An exact copy of the entries, with every picture omitted, is what is needed here.
Top of Data supplied
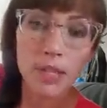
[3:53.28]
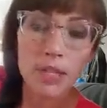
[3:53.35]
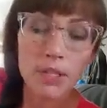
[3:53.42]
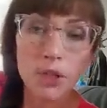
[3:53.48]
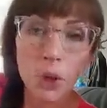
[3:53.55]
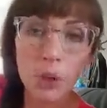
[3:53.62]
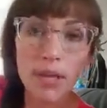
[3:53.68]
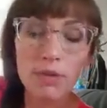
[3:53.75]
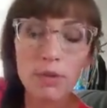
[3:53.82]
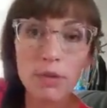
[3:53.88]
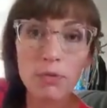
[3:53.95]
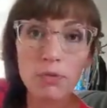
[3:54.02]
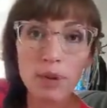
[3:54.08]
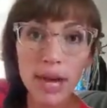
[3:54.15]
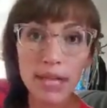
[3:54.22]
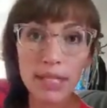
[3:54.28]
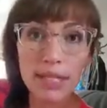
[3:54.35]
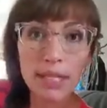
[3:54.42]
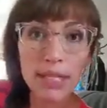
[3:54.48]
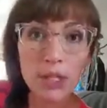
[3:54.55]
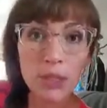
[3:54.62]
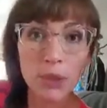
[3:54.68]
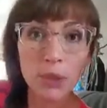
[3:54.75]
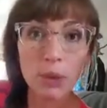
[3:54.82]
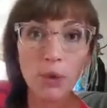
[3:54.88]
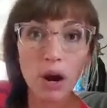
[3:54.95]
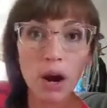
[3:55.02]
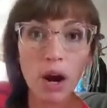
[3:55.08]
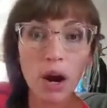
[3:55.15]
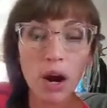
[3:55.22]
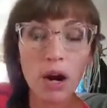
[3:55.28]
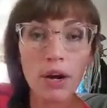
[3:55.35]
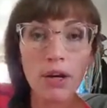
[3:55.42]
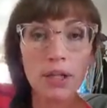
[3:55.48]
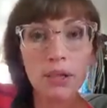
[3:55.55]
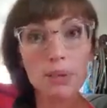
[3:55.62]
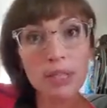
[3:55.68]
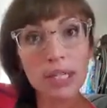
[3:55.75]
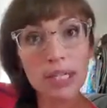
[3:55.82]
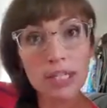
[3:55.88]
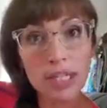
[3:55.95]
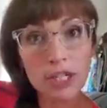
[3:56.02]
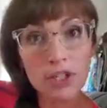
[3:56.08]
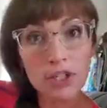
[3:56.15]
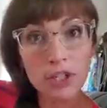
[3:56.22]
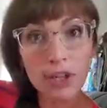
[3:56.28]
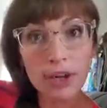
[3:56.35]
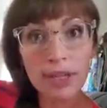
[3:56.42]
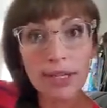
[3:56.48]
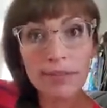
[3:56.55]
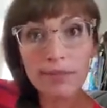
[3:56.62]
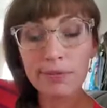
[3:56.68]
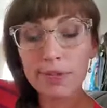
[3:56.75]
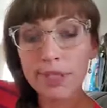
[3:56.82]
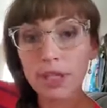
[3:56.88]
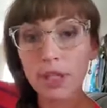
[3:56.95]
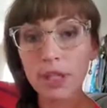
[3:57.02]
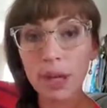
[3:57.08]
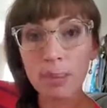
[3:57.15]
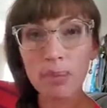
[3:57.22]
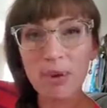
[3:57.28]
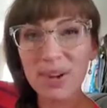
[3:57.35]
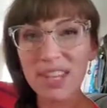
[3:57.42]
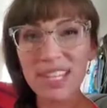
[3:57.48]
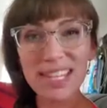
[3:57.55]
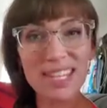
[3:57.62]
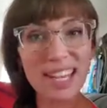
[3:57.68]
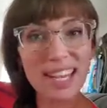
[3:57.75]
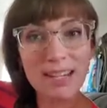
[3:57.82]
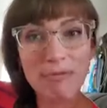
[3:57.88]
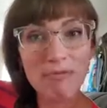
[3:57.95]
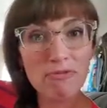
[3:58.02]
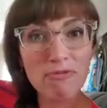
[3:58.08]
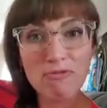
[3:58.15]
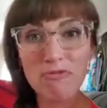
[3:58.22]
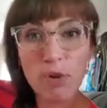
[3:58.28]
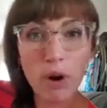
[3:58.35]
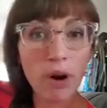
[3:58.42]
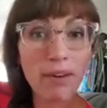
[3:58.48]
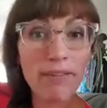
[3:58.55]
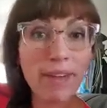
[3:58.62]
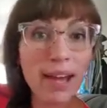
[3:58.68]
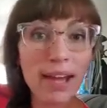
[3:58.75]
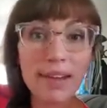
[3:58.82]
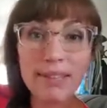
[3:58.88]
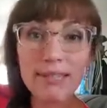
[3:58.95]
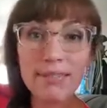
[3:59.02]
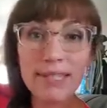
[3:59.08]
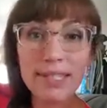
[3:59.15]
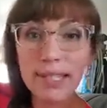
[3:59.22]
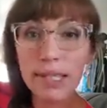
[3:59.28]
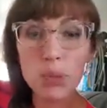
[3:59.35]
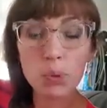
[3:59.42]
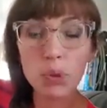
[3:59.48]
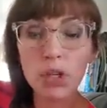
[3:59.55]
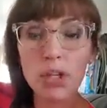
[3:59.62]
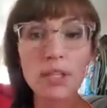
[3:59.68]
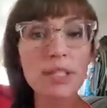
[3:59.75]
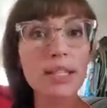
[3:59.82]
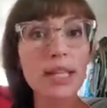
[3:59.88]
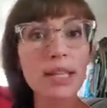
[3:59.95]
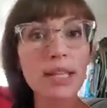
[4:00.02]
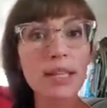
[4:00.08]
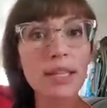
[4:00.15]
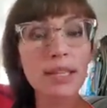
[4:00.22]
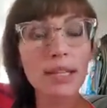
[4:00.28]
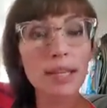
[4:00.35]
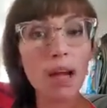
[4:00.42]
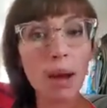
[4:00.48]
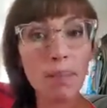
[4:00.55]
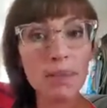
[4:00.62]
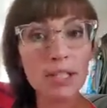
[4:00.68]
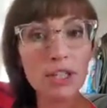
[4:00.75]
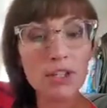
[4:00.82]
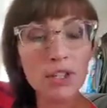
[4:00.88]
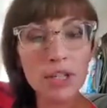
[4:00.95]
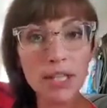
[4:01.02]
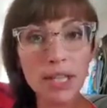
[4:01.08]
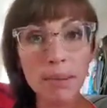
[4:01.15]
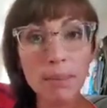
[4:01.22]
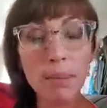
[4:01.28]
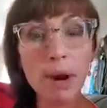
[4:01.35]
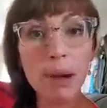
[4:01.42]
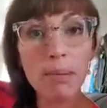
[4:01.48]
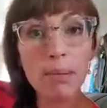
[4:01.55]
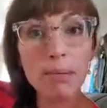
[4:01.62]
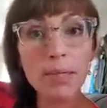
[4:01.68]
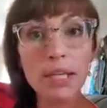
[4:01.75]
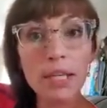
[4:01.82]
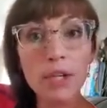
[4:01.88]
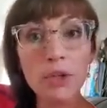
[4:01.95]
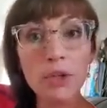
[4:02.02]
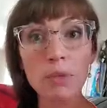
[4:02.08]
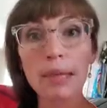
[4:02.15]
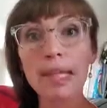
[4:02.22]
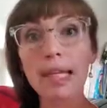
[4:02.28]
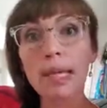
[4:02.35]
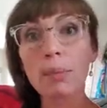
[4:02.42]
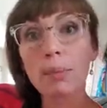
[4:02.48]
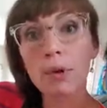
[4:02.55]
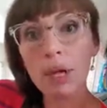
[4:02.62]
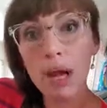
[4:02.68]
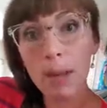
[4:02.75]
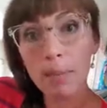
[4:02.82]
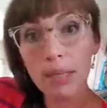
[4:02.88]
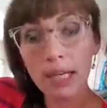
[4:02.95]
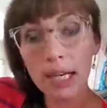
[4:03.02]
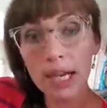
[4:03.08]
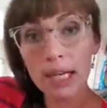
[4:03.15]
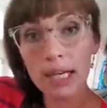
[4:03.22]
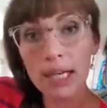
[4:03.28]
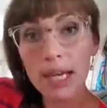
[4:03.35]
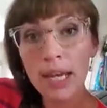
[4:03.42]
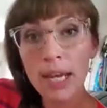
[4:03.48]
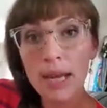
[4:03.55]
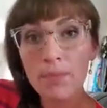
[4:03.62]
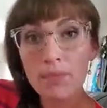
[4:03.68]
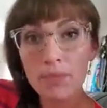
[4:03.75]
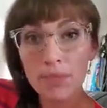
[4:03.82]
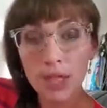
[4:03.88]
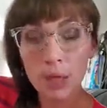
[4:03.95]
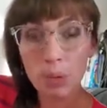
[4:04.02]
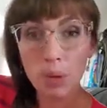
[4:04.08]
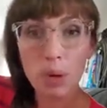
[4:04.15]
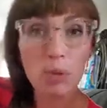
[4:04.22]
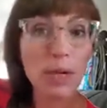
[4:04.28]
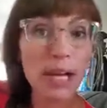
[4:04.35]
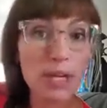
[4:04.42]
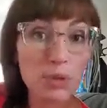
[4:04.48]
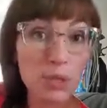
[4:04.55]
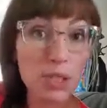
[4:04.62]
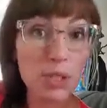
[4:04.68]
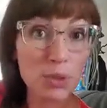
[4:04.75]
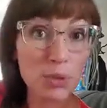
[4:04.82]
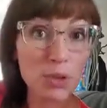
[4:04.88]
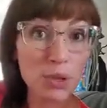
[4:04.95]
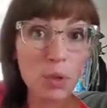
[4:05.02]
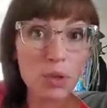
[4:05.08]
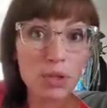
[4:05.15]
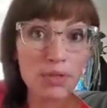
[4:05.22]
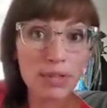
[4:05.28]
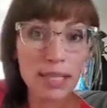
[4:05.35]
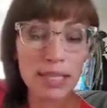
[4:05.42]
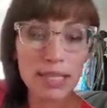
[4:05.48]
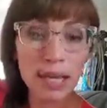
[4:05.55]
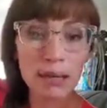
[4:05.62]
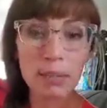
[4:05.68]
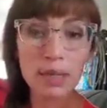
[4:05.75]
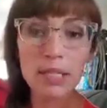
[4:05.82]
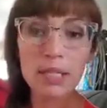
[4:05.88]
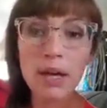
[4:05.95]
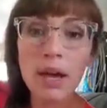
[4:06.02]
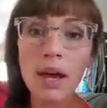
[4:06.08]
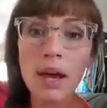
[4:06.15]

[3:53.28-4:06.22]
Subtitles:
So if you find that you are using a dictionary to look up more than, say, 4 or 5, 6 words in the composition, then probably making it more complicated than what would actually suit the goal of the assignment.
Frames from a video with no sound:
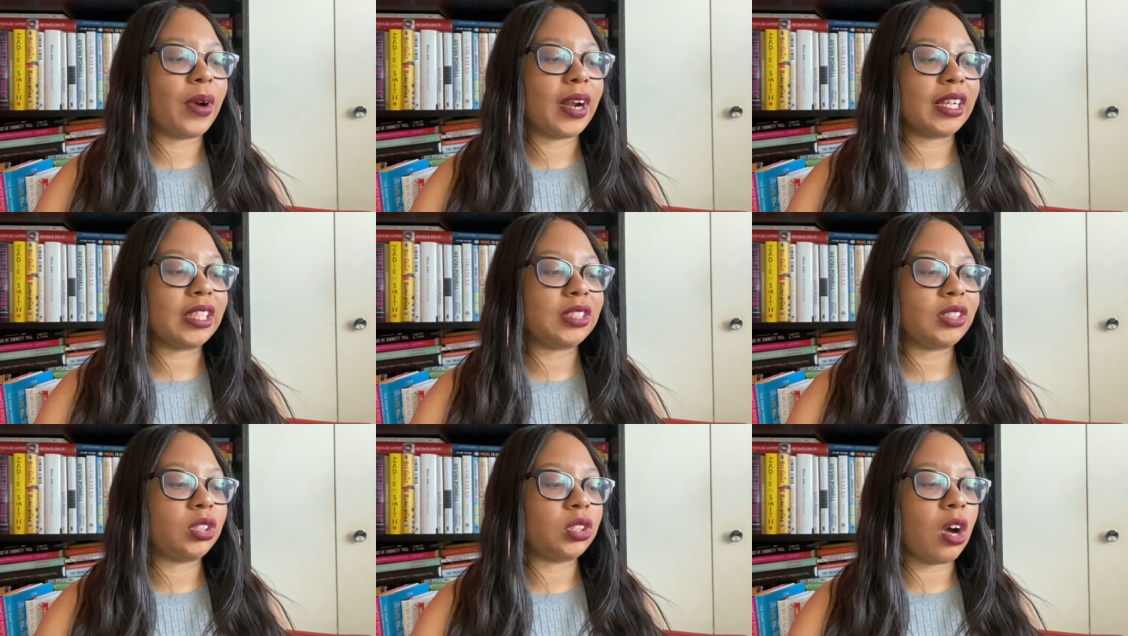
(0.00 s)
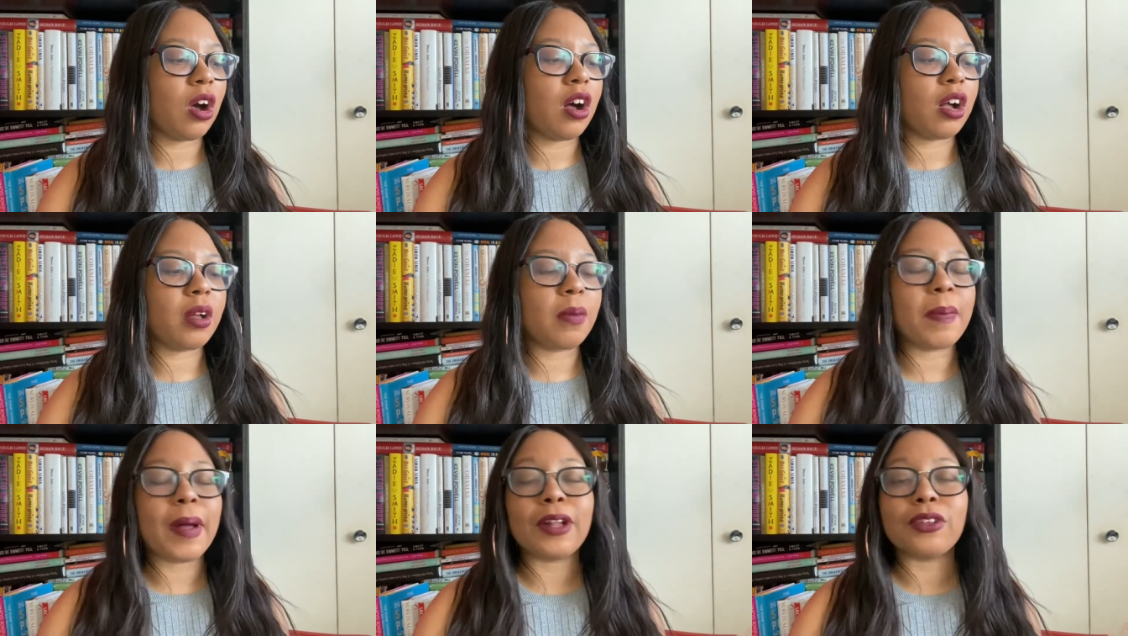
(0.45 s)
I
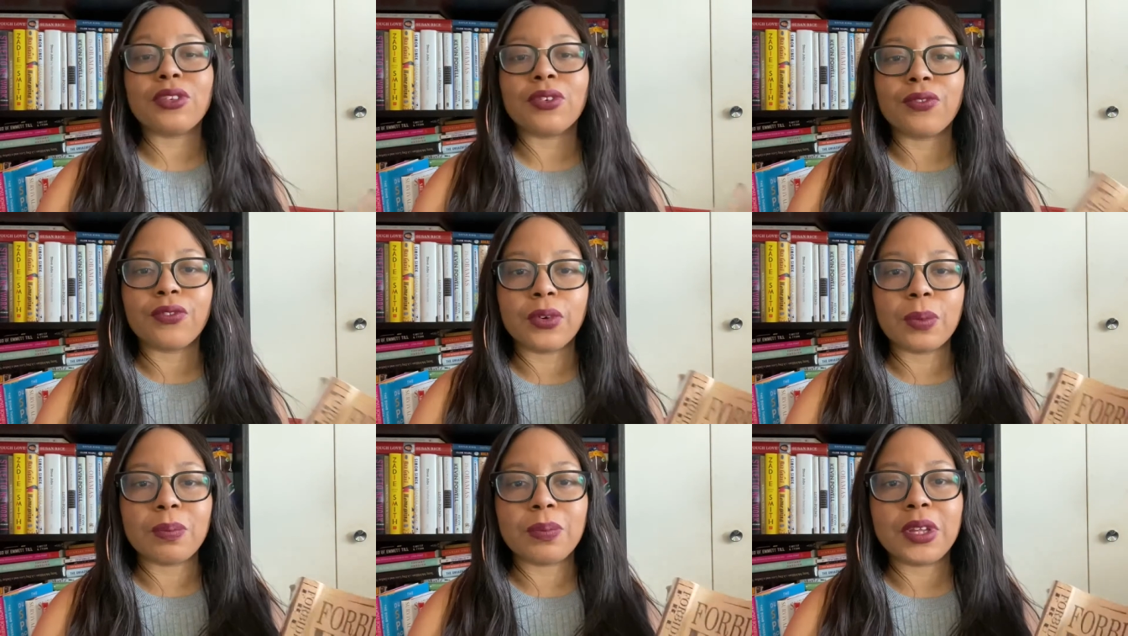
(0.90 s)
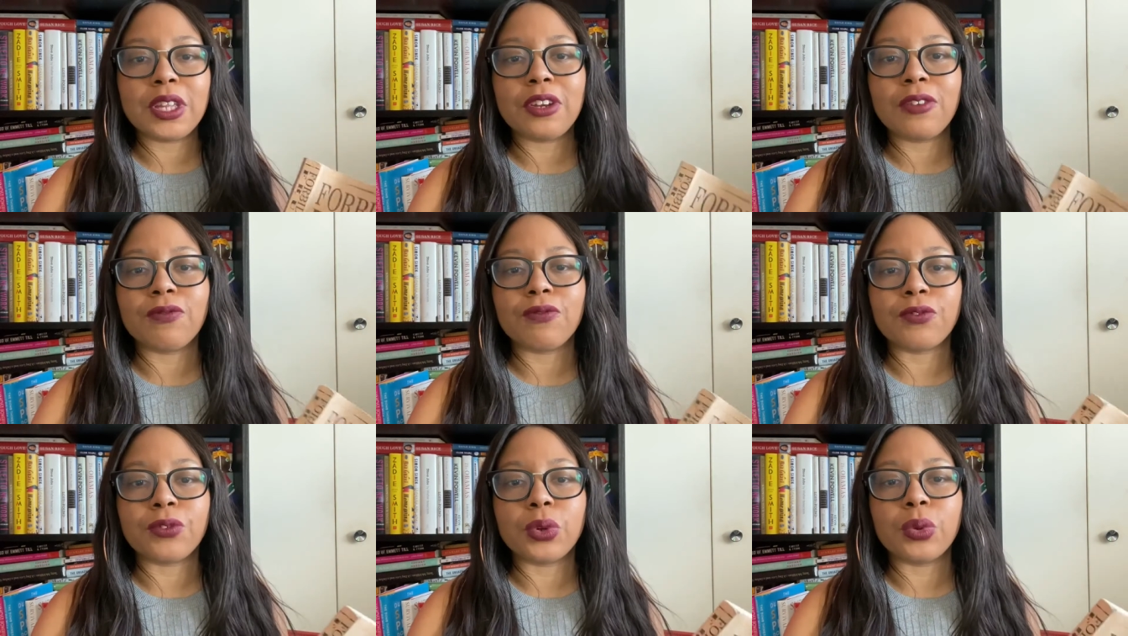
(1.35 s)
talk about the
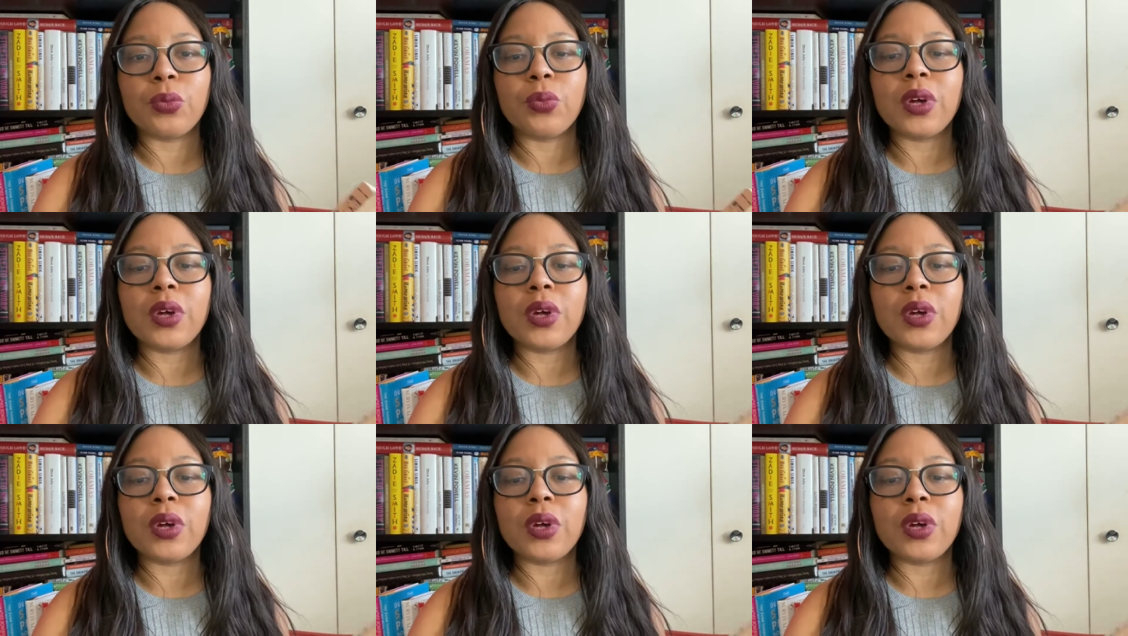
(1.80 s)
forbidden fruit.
Bottom of Data supplied
** Expected answer **
[3:53.28]
[3:53.35]
[3:53.42]
[3:53.48]
[3:53.55]
[3:53.62]
[3:53.68]
[3:53.75]
[3:53.82]
[3:53.88]
[3:53.95]
[3:54.02]
[3:54.08]
[3:54.15]
[3:54.22]
[3:54.28]
[3:54.35]
[3:54.42]
[3:54.48]
[3:54.55]
[3:54.62]
[3:54.68]
[3:54.75]
[3:54.82]
[3:54.88]
[3:54.95]
[3:55.02]
[3:55.08]
[3:55.15]
[3:55.22]
[3:55.28]
[3:55.35]
[3:55.42]
[3:55.48]
[3:55.55]
[3:55.62]
[3:55.68]
[3:55.75]
[3:55.82]
[3:55.88]
[3:55.95]
[3:56.02]
[3:56.08]
[3:56.15]
[3:56.22]
[3:56.28]
[3:56.35]
[3:56.42]
[3:56.48]
[3:56.55]
[3:56.62]
[3:56.68]
[3:56.75]
[3:56.82]
[3:56.88]
[3:56.95]
[3:57.02]
[3:57.08]
[3:57.15]
[3:57.22]
[3:57.28]
[3:57.35]
[3:57.42]
[3:57.48]
[3:57.55]
[3:57.62]
[3:57.68]
[3:57.75]
[3:57.82]
[3:57.88]
[3:57.95]
[3:58.02]
[3:58.08]
[3:58.15]
[3:58.22]
[3:58.28]
[3:58.35]
[3:58.42]
[3:58.48]
[3:58.55]
[3:58.62]
[3:58.68]
[3:58.75]
[3:58.82]
[3:58.88]
[3:58.95]
[3:59.02]
[3:59.08]
[3:59.15]
[3:59.22]
[3:59.28]
[3:59.35]
[3:59.42]
[3:59.48]
[3:59.55]
[3:59.62]
[3:59.68]
[3:59.75]
[3:59.82]
[3:59.88]
[3:59.95]
[4:00.02]
[4:00.08]
[4:00.15]
[4:00.22]
[4:00.28]
[4:00.35]
[4:00.42]
[4:00.48]
[4:00.55]
[4:00.62]
[4:00.68]
[4:00.75]
[4:00.82]
[4:00.88]
[4:00.95]
[4:01.02]
[4:01.08]
[4:01.15]
[4:01.22]
[4:01.28]
[4:01.35]
[4:01.42]
[4:01.48]
[4:01.55]
[4:01.62]
[4:01.68]
[4:01.75]
[4:01.82]
[4:01.88]
[4:01.95]
[4:02.02]
[4:02.08]
[4:02.15]
[4:02.22]
[4:02.28]
[4:02.35]
[4:02.42]
[4:02.48]
[4:02.55]
[4:02.62]
[4:02.68]
[4:02.75]
[4:02.82]
[4:02.88]
[4:02.95]
[4:03.02]
[4:03.08]
[4:03.15]
[4:03.22]
[4:03.28]
[4:03.35]
[4:03.42]
[4:03.48]
[4:03.55]
[4:03.62]
[4:03.68]
[4:03.75]
[4:03.82]
[4:03.88]
[4:03.95]
[4:04.02]
[4:04.08]
[4:04.15]
[4:04.22]
[4:04.28]
[4:04.35]
[4:04.42]
[4:04.48]
[4:04.55]
[4:04.62]
[4:04.68]
[4:04.75]
[4:04.82]
[4:04.88]
[4:04.95]
[4:05.02]
[4:05.08]
[4:05.15]
[4:05.22]
[4:05.28]
[4:05.35]
[4:05.42]
[4:05.48]
[4:05.55]
[4:05.62]
[4:05.68]
[4:05.75]
[4:05.82]
[4:05.88]
[4:05.95]
[4:06.02]
[4:06.08]
[4:06.15]

[3:53.28-4:06.22]
Subtitles:
So if you find that you are using a dictionary to look up more than, say, 4 or 5, 6 words in the composition, then probably making it more complicated than what would actually suit the goal of the assignment.
Frames from a video with no sound:
(0.00 s)
(0.45 s)
I
(0.90 s)
(1.35 s)
talk about the
(1.80 s)
forbidden fruit.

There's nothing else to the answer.